Après le cessez-le-feu, annoncé le 10 octobre 2025, la bande de Gaza était censée recevoir une aide humanitaire massive. Les évacuations médicales vers l’étranger, quasi impossibles depuis la prise de la ville frontalière de Rafah par Israël au printemps 2024, devaient reprendre. Mais dans les faits, les restrictions israéliennes n’ont été levées que très partiellement et, depuis le 28 février, début de l’offensive israélo-américaine contre l’Iran, tous les points d’entrée et de sortie des territoires occupés ont été refermés par l’Etat hébreu – à l’exception de celui de Kerem Shalom dans le sud de Gaza, laissé entrouvert sous pression américaine. Pat Griffiths, porte-parole du Comité international de la Croix-Rouge à Jérusalem, décrypte pour Le Monde les répercussions de la guerre sur les territoires palestiniens, où la situation humanitaire et médicale continue de se dégrader.

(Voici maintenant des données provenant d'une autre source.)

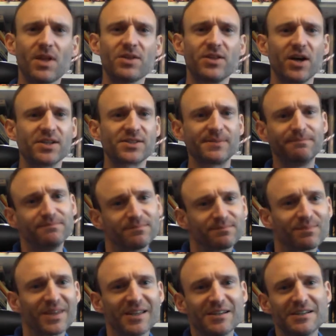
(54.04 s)
Nice.
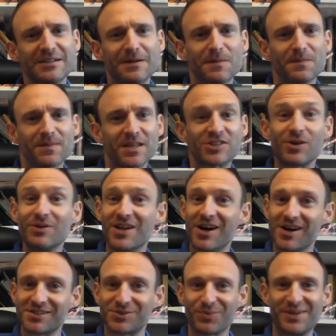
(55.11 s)
So
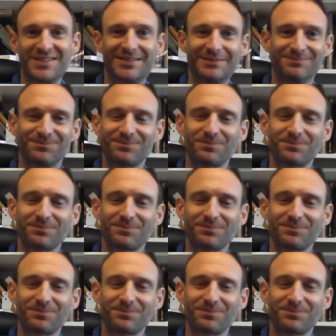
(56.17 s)
last week,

Dans quel état se trouve le système de santé de Gaza ?
A Gaza, avant le 28 février déjà, les besoins humanitaires étaient extrêmement élevés. Le système de santé était presque au point de rupture. Il existait des restrictions sur les médicaments et les équipements pouvant entrer dans l’enclave, ainsi que sur les évacuations médicales. Depuis le lancement de la guerre, les restrictions israéliennes se sont accrues et la crise s’est aggravée avec une diminution du volume de marchandises autorisées et des mouvements de personnel.